Work to be completed:
Retype word for word the line containing "[0:00.00-0:01.00]" and each line that follows it in the records below, through the last one, with no pictures.

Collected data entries
= = =

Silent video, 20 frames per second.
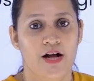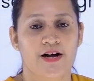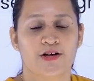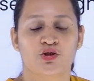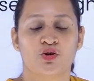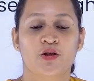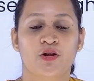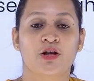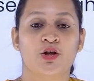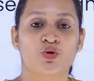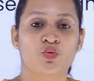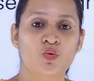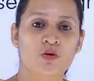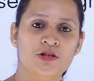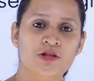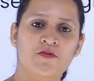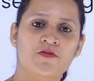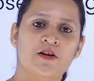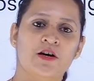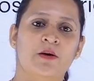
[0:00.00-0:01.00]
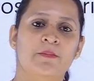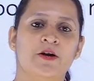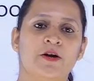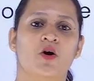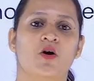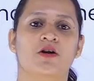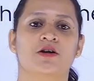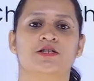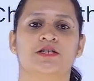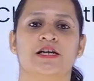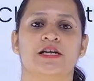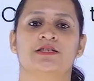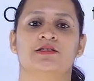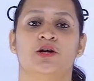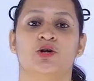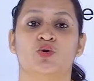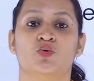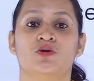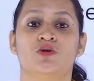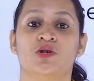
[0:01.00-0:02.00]
So the use of terminologies,
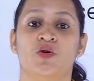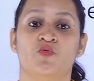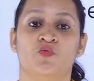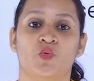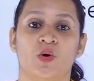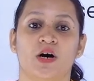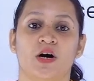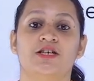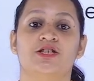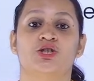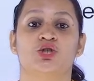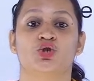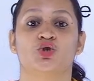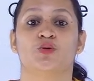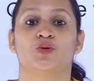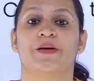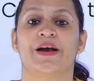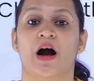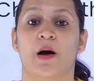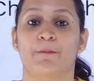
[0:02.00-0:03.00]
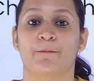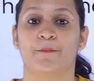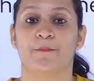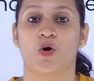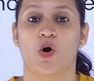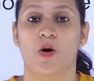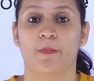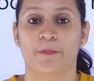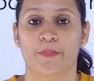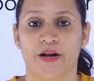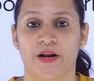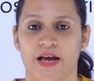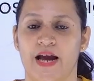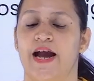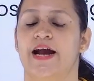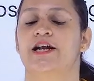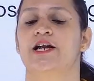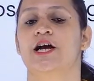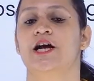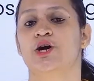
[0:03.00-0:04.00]
the use of words should be
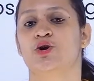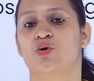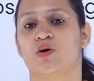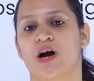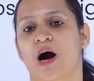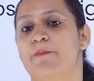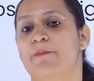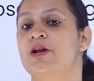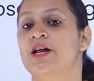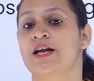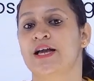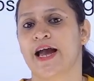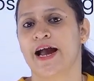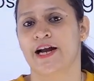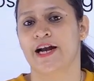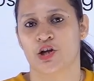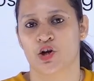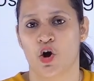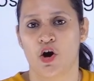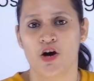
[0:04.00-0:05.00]
appropriate to communicate your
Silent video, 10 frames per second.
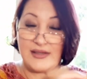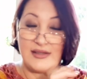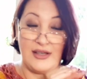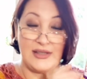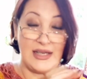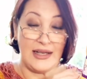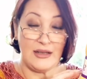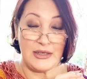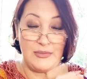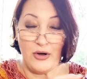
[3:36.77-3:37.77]
So it's a little
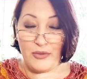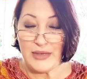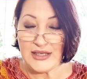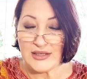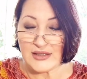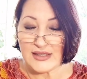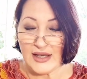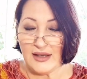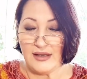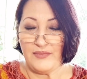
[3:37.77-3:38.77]
bit more meters, eh?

= = =

Your response:
[0:00.00-0:01.00]
[0:01.00-0:02.00]
So the use of terminologies,
[0:02.00-0:03.00]
[0:03.00-0:04.00]
the use of words should be
[0:04.00-0:05.00]
appropriate to communicate your
Silent video, 10 frames per second.
[3:36.77-3:37.77]
So it's a little
[3:37.77-3:38.77]
bit more meters, eh?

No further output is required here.